OpenAI made the latest breakthrough in artificial intelligence by scaling up the size of its models to dizzying proportions when it introduced GPT-4 last year. The company announced a new breakthrough today that signals a shift in focus: a model that can logically “reason” through many difficult problems and is significantly smarter than existing AI without major scale-up.
The new model, dubbed OpenAI-o1, can solve problems that stump existing AI models, including OpenAI’s most powerful model, GPT-4o. Instead of getting an answer in one step, as a long language model typically does, it reasons through the problem, thinking out loud like a person would, before arriving at the correct result.
“This is what we consider the new paradigm in these models,” Mira Murati, OpenAI’s chief technology officer, tells WIRED. “It’s much better at tackling very complex reasoning tasks.”
The new model has been codenamed Strawberry within OpenAI and is not a successor to GPT-4o but rather a complement to it, the company says.
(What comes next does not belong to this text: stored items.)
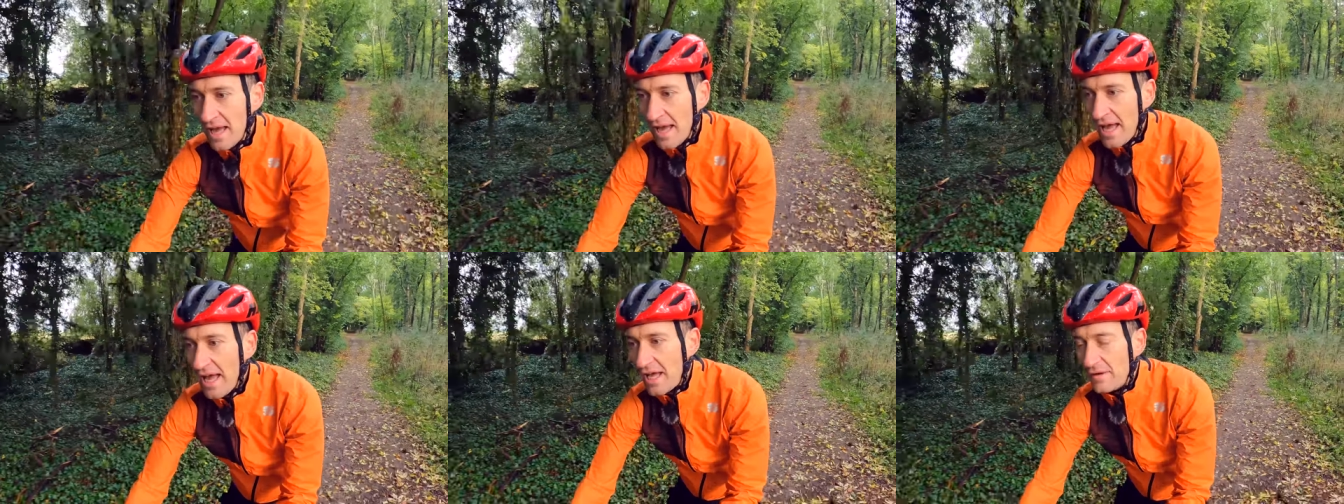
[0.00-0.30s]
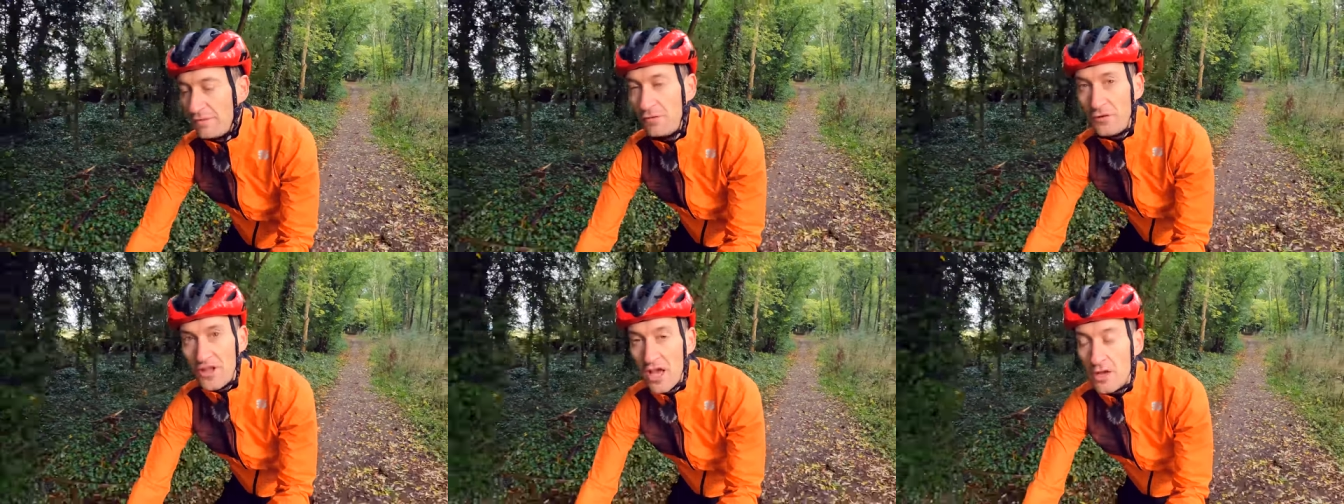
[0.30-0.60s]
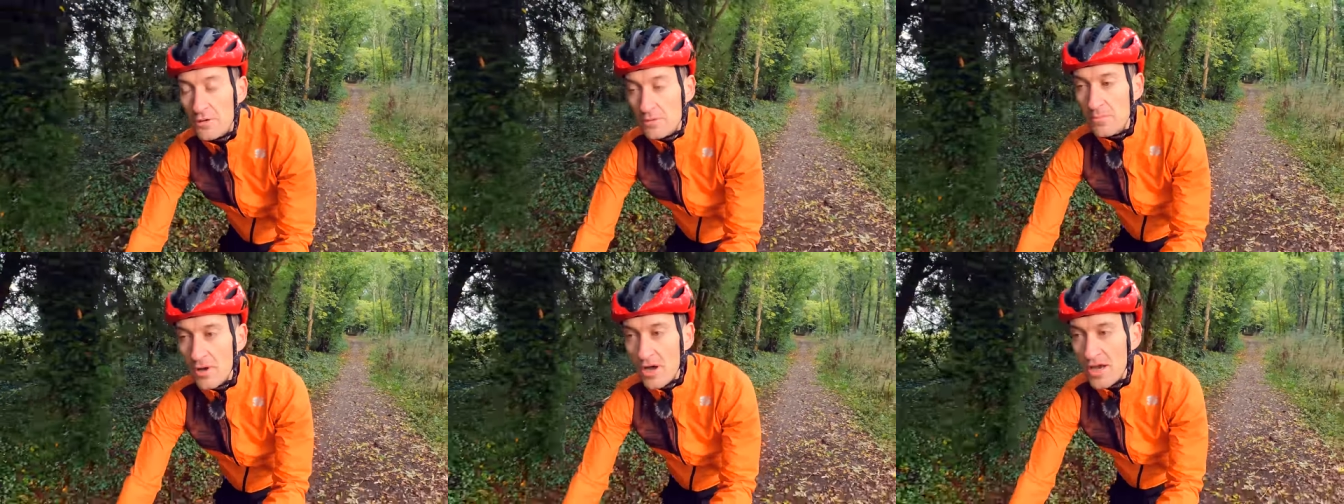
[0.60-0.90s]
Uh, fully
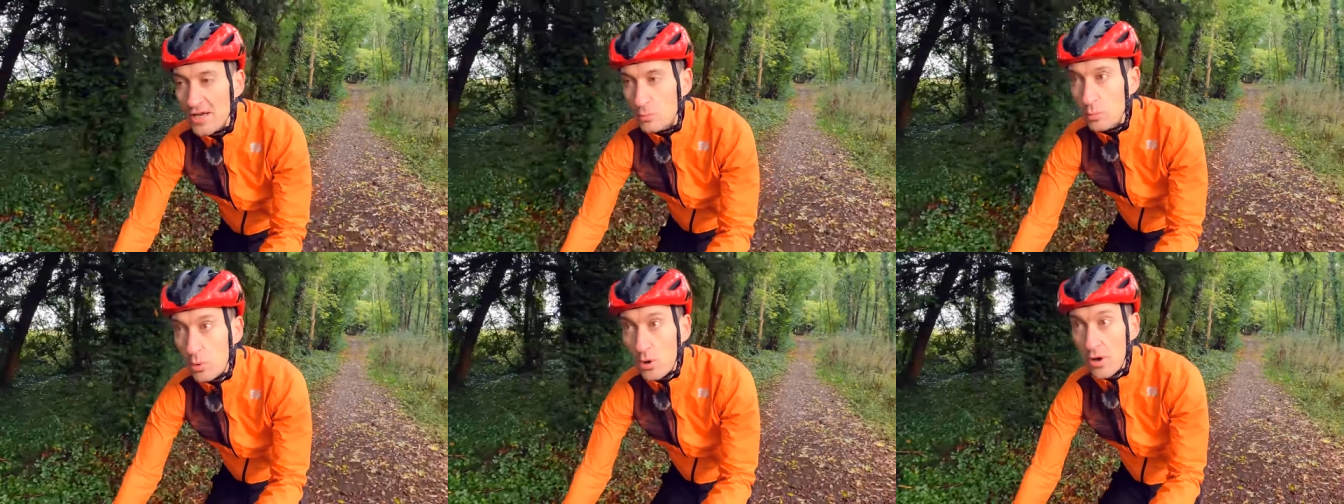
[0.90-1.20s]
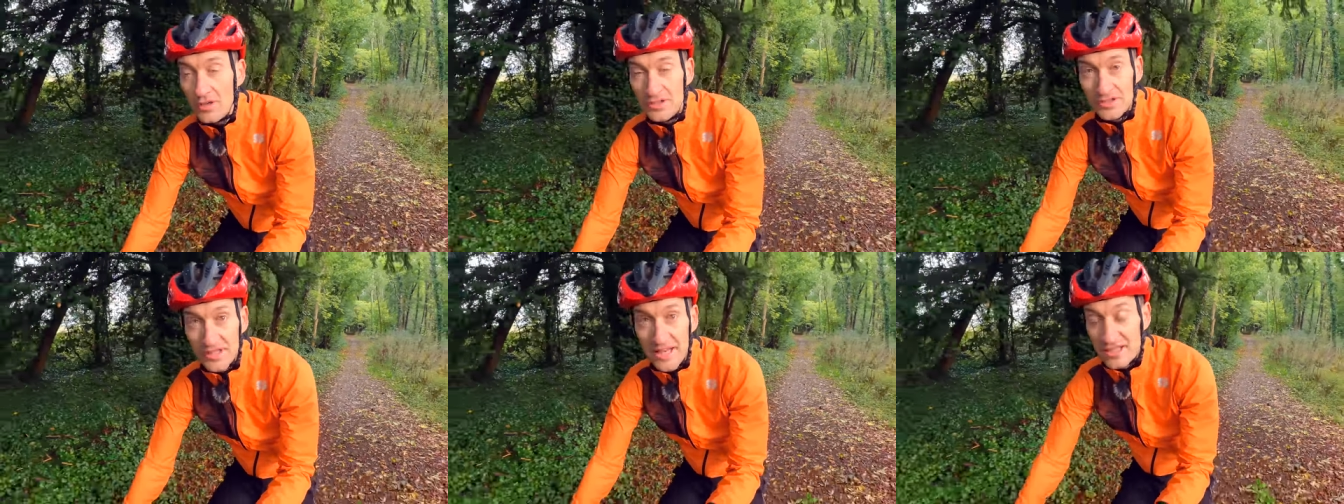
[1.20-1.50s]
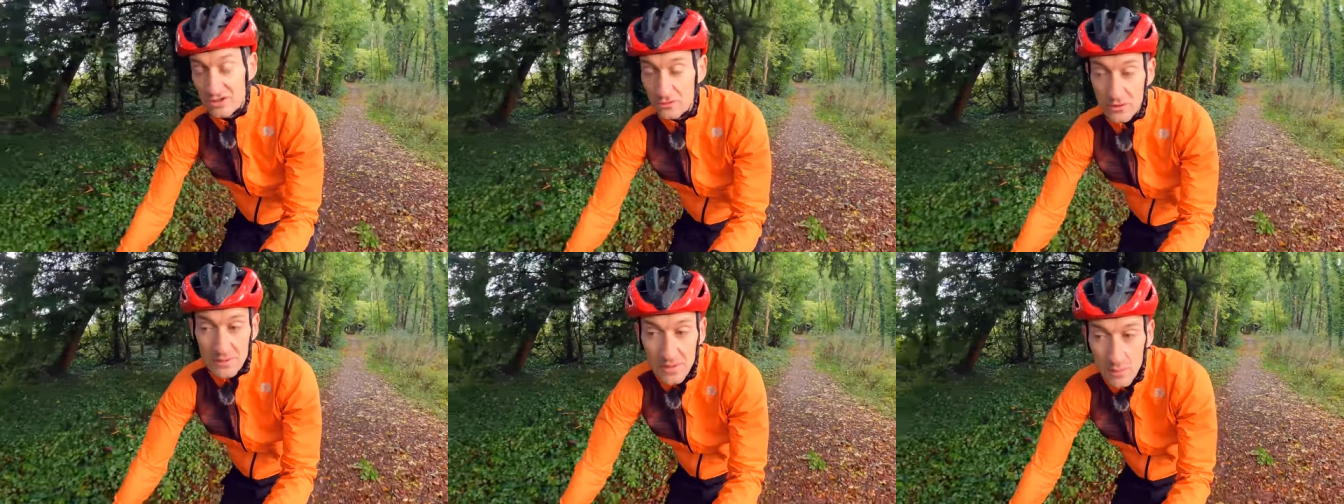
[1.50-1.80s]
open mode works
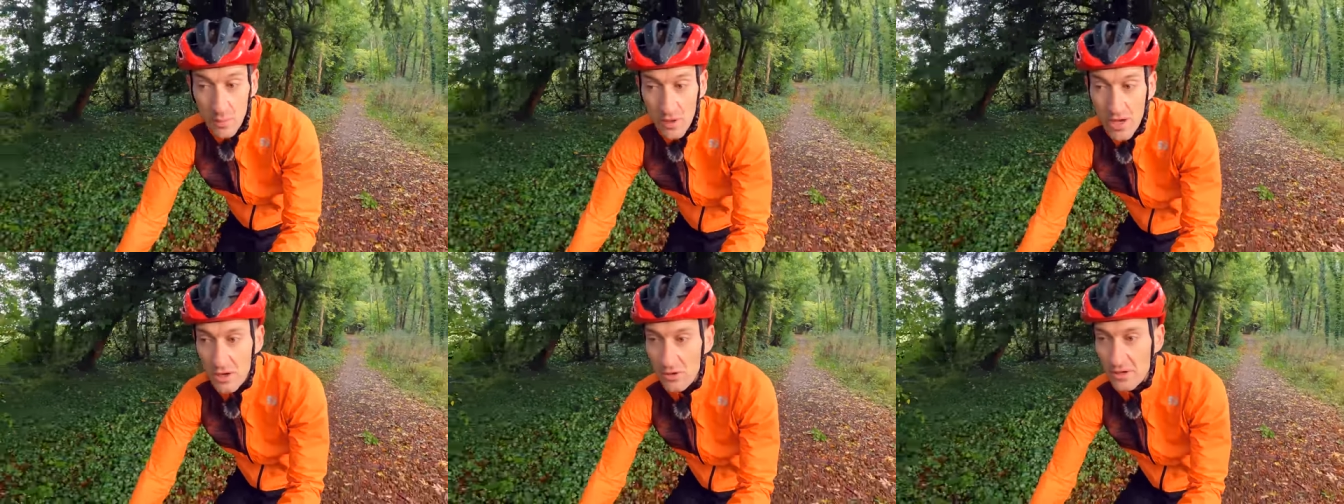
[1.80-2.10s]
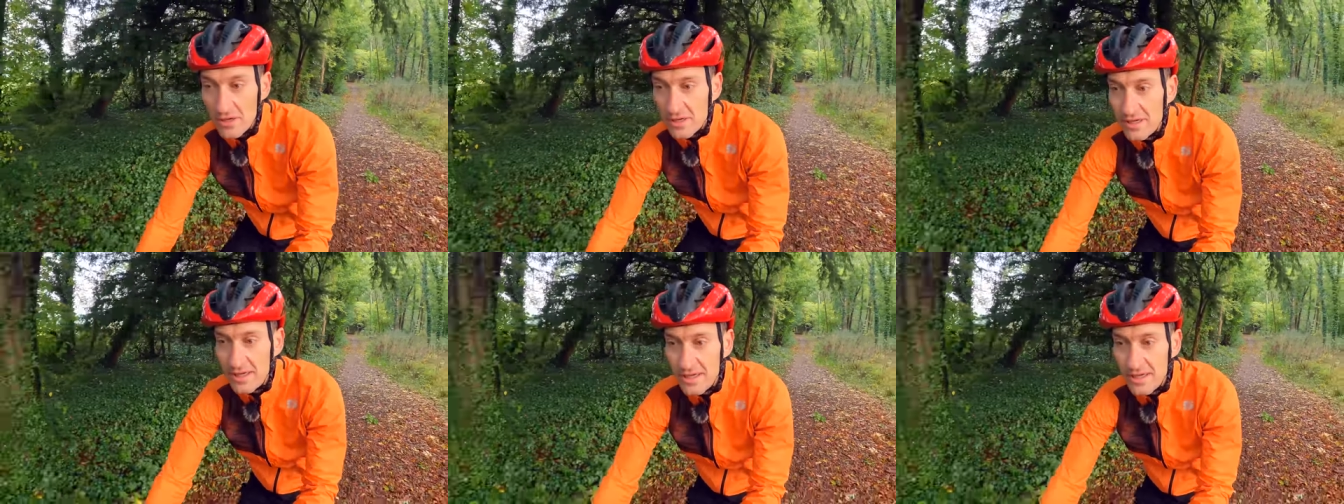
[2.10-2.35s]
extremely well.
Murati says OpenAI is currently building its next master model, GPT-5, which will be considerably larger than its predecessor. But while the company still believes scale will help extract new capabilities from AI, GPT-5 will likely also include the reasoning technology unveiled today. “There are two paradigms,” Murati says. “The scaling paradigm and this new paradigm. We hope to bring them together.”
LLMs typically derive their answers from huge neural networks fed with vast amounts of training data. They may exhibit remarkable linguistic and logical skills, but they traditionally struggle to solve surprisingly simple problems, such as rudimentary math questions that involve reasoning.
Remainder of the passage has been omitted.